Work to complete =>
Give back every record word for word, but keep the pictures out.

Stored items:
==============================
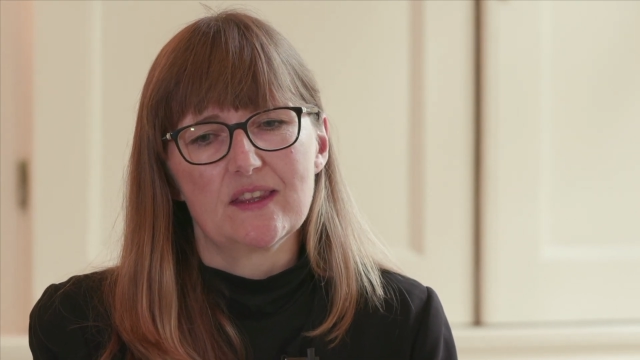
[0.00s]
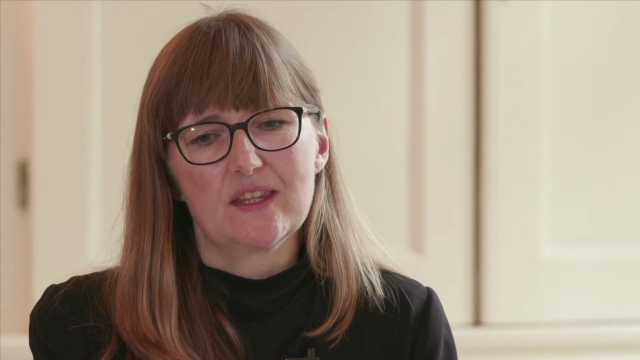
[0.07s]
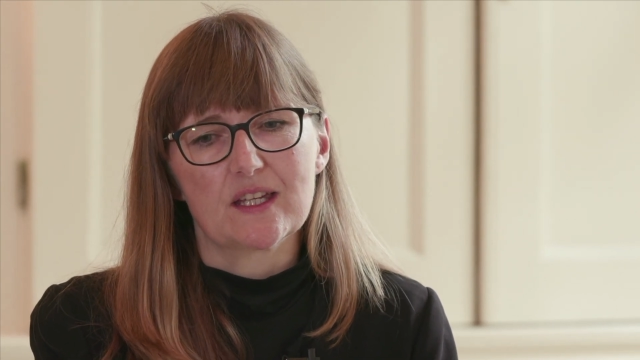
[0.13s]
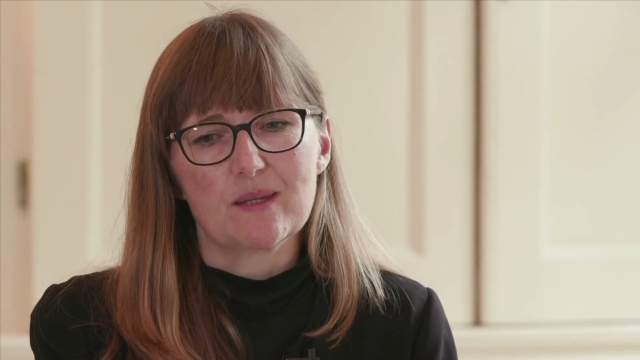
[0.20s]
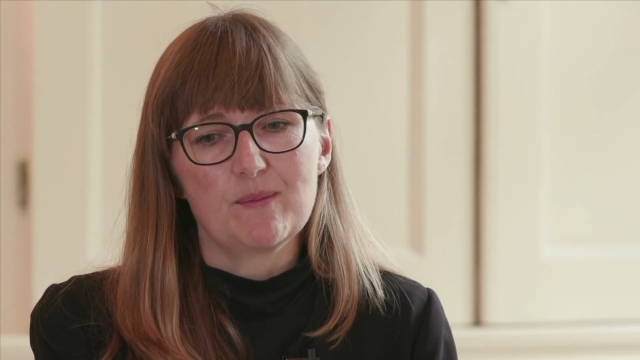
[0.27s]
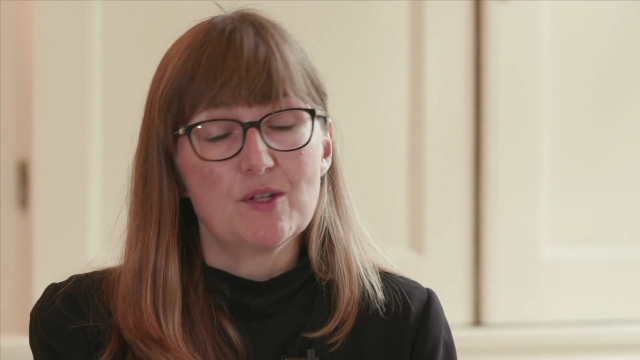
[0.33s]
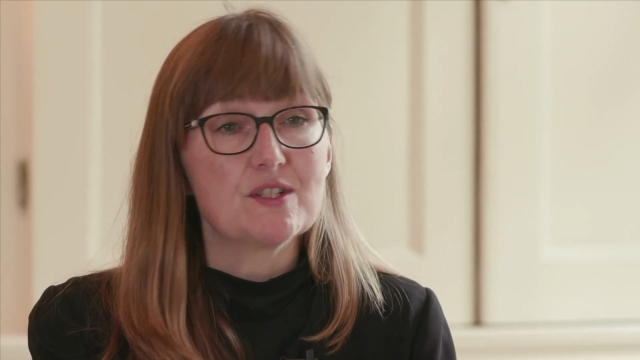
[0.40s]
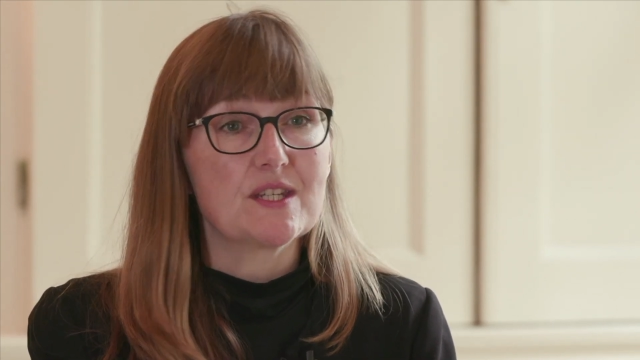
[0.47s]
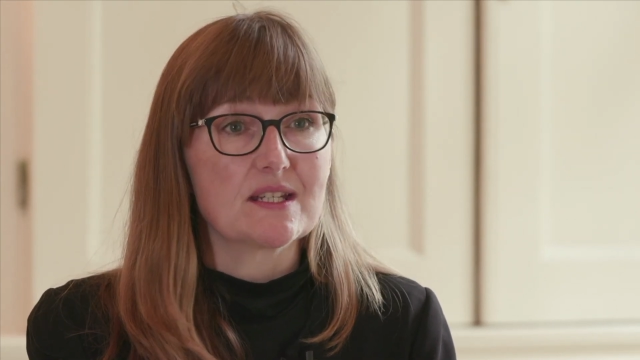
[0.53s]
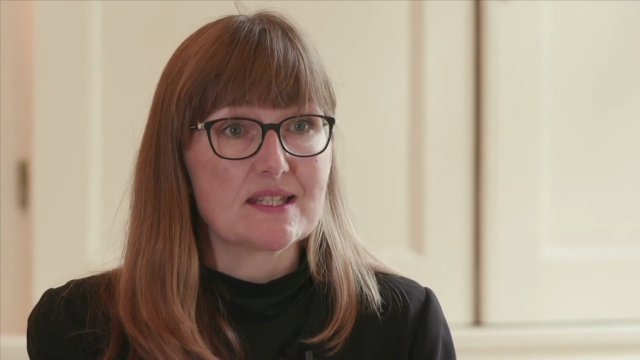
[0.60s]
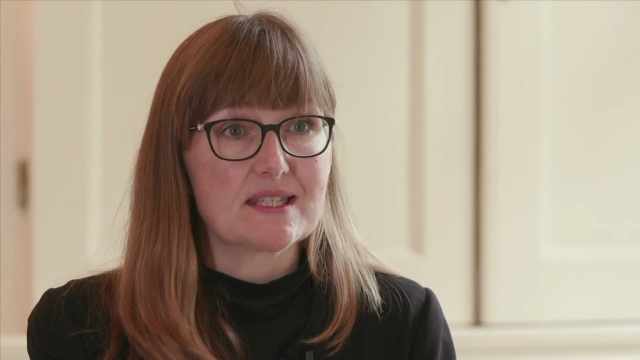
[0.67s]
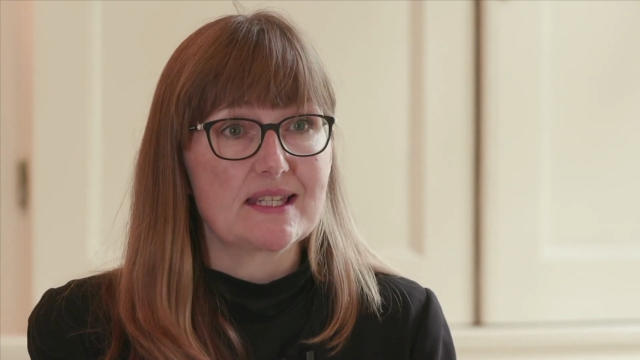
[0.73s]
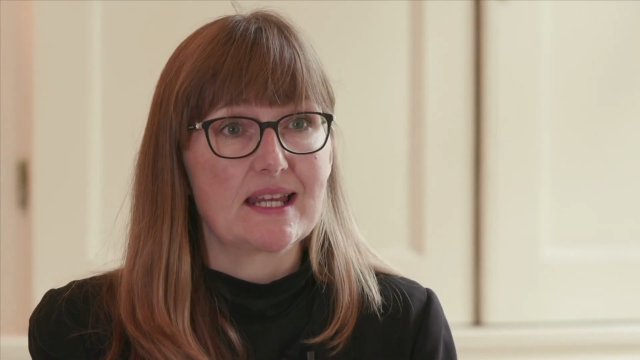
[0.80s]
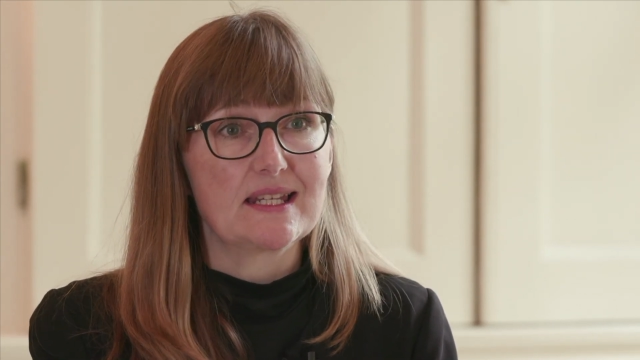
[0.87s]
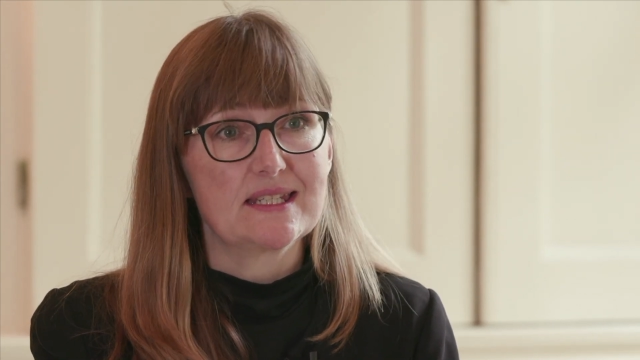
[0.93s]
the community
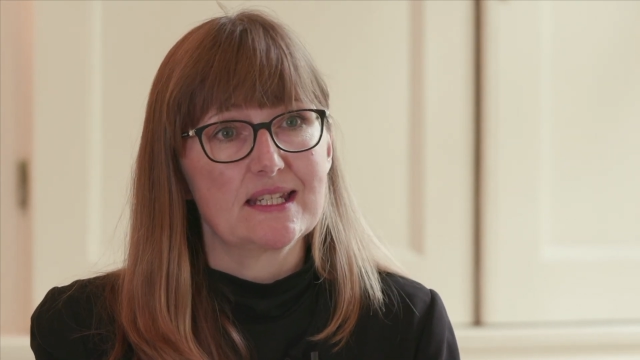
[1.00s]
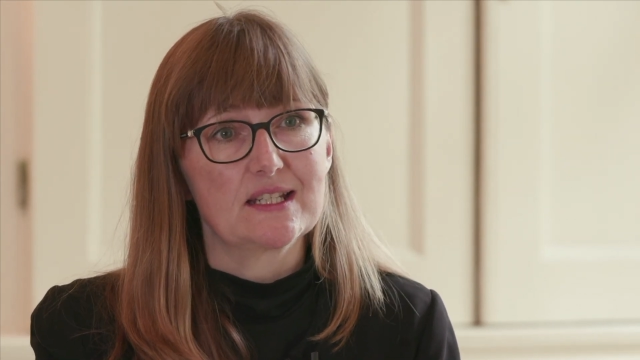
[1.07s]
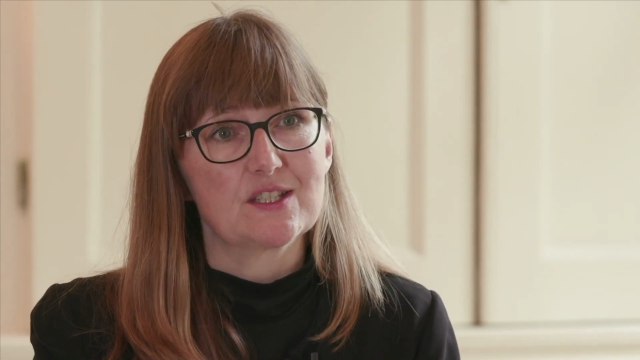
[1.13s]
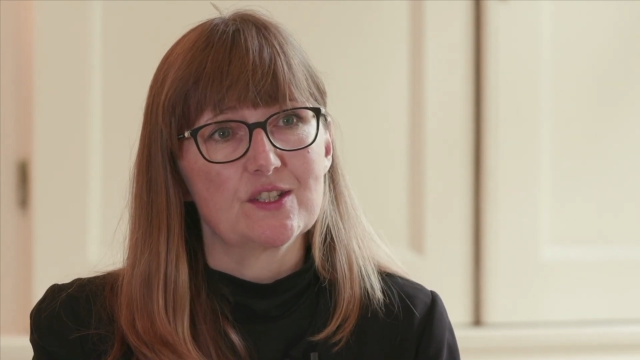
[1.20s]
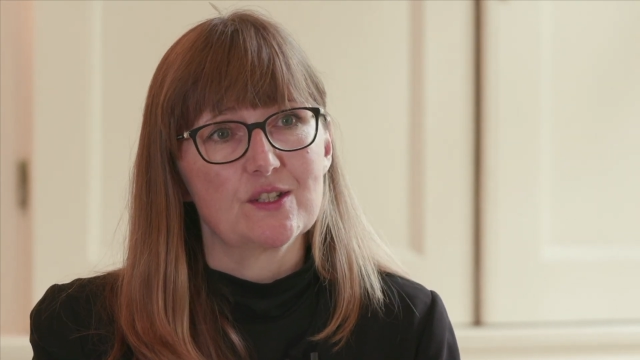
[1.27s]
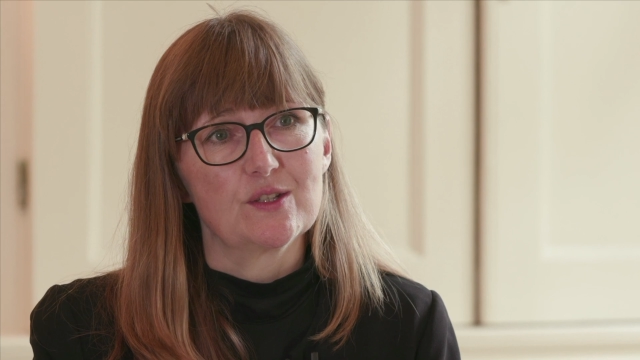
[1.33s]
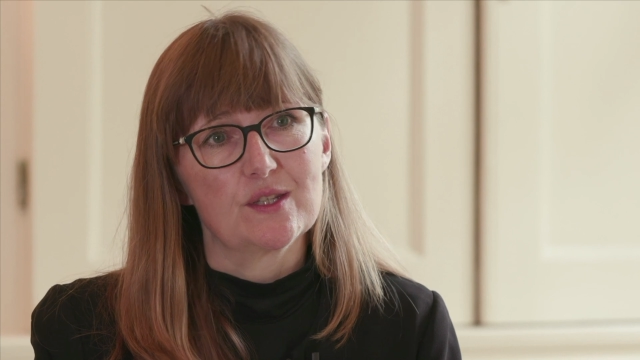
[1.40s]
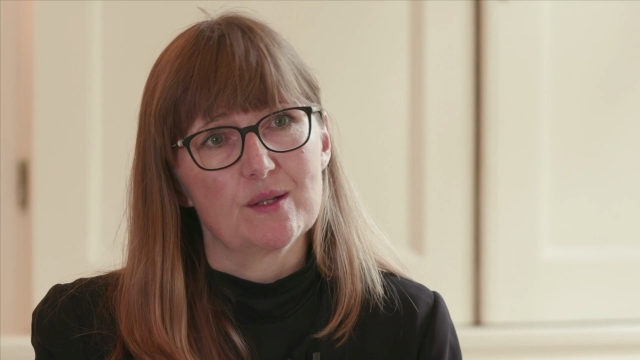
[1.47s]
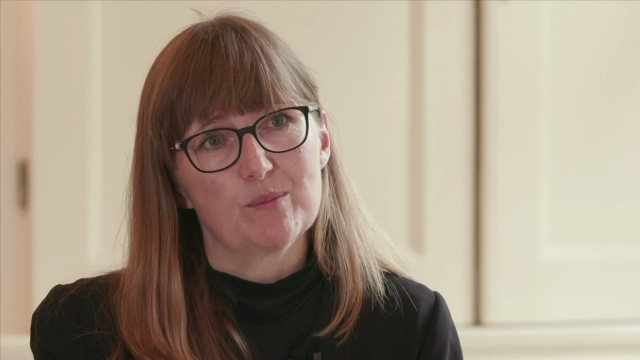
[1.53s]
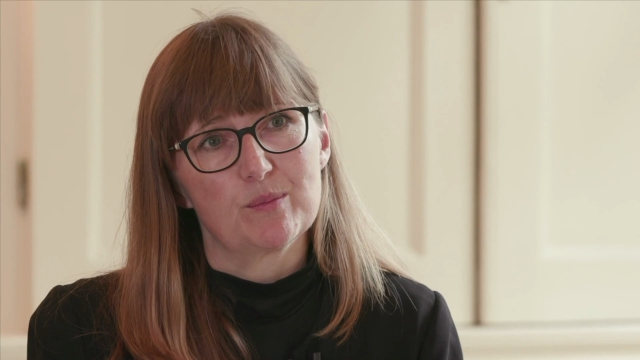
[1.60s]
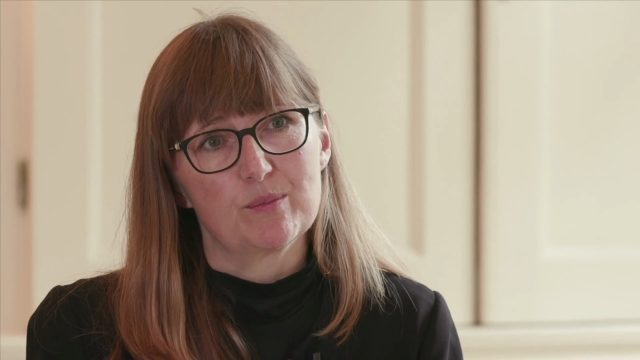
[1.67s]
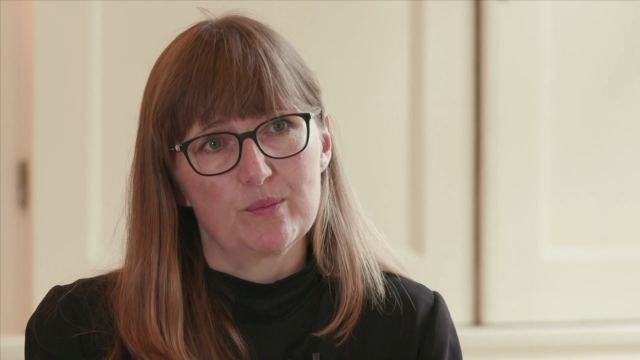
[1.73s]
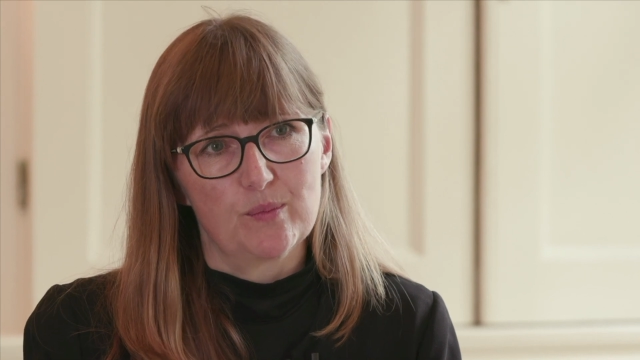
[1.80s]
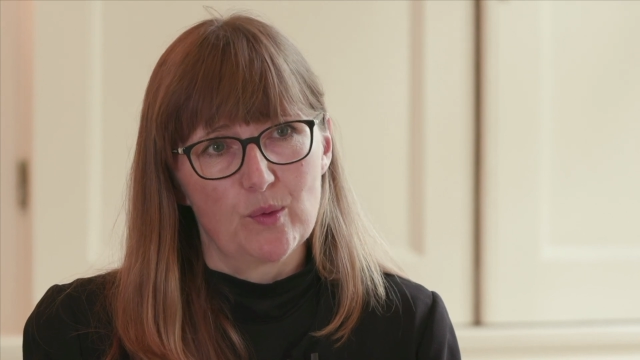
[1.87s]
understanding to the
==============================
Solution to the problem =>
[0.00s]
[0.07s]
[0.13s]
[0.20s]
[0.27s]
[0.33s]
[0.40s]
[0.47s]
[0.53s]
[0.60s]
[0.67s]
[0.73s]
[0.80s]
[0.87s]
[0.93s]
the community
[1.00s]
[1.07s]
[1.13s]
[1.20s]
[1.27s]
[1.33s]
[1.40s]
[1.47s]
[1.53s]
[1.60s]
[1.67s]
[1.73s]
[1.80s]
[1.87s]
understanding to the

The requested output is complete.